In a change from their regularly scheduled rubbish ...
Throughout October and November, The Independent Online is partnering with the Institute of Ideas’ Battle of Ideas festival to present a series of guest blogs from festival speakers on the key questions of our time.This gave Christopher Snowdon a chance to publish this superb article.
He begins by summarising the popular narrative about alcohol:
Here’s what everybody knows about Boozy Britain. As a nation we are drinking twice as much as we did sixty years ago. The double whammy of cheaper booze and 24 hour drinking has led to an epidemic of alcohol abuse which threatens to overwhelm the NHS. Alcohol-related hospital admissions have doubled in less than a decade and now stand at over one million per annum. Millions of us put our health in jeopardy by drinking more than the daily alcohol limits.He then proceeds to present the facts:
Yes, we are drinking more than we did in the immediate post-war years. An economic depression sandwiched by two world wars reduced alcohol consumption to the lowest in our history, but austerity Britain can hardly be considered a typical reference point. Using more relevant benchmarks, we are drinking less than we did in 1914 and very much less than we did in previous centuries. We are drinking only marginally more than we did thirty years ago and—here is a seldom spoken truth—we are drinking less than we did in 2002.

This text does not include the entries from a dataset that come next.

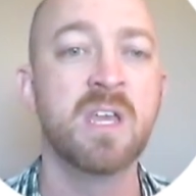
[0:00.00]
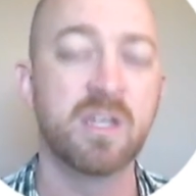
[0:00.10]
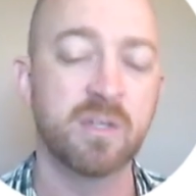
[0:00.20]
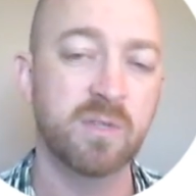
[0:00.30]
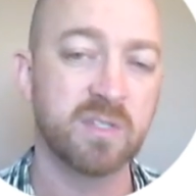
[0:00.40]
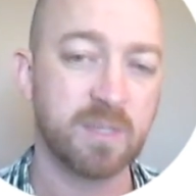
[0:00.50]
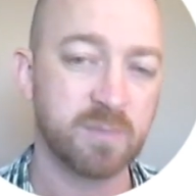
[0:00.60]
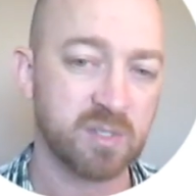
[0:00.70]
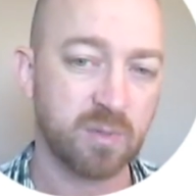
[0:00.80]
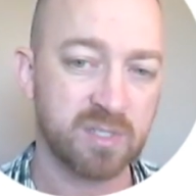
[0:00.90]
to the sums of
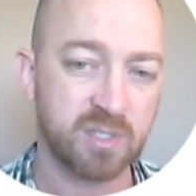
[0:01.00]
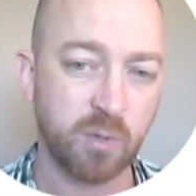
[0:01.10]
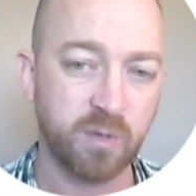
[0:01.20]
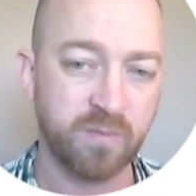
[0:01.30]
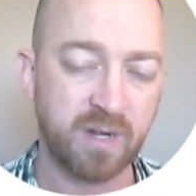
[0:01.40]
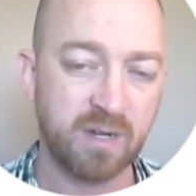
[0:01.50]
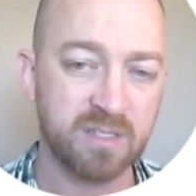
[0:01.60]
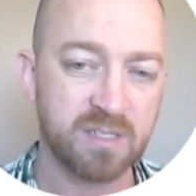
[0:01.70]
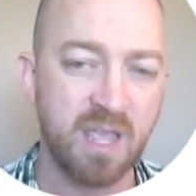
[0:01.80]
squares total variance.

Yes, there are millions of us who exceed our ‘daily limits’ (they’re actually weekly guidelines). How could we not? These guidelines were not based on any real evidence when they were set in 1987 and methodological changes have since dragged several million more of us over the line of ‘hazardous drinking’. Limits that do not allow for tipsiness, let alone drunkenness, deserve to be ignored and yet the percentage of men and women drinking above the ‘limits’ has still been falling for a decade, with the largest decline seen amongst young men.

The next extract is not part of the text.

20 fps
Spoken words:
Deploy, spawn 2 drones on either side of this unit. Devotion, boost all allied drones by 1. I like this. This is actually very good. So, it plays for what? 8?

How to explain the discrepancy?
It can be argued that per capita alcohol consumption is a poor marker for drunkenness, alcoholism and alcohol-related harm, but a doubling in alcohol-related admissions at a time of falling alcohol consumption should raise sceptical eyebrows. Sure enough, the number of medical conditions that are considered ‘alcohol-related’ has tripled during this period and the system of estimating them has undergone what the NHS calls a ‘substantial change’. Hundreds of thousands of hospital visits, predominantly involving the elderly, are now classified ‘alcohol-related’. Our ageing population guarantees further rises in ‘alcohol-related admissions’ in the future.
I thoroughly recommend the whole article.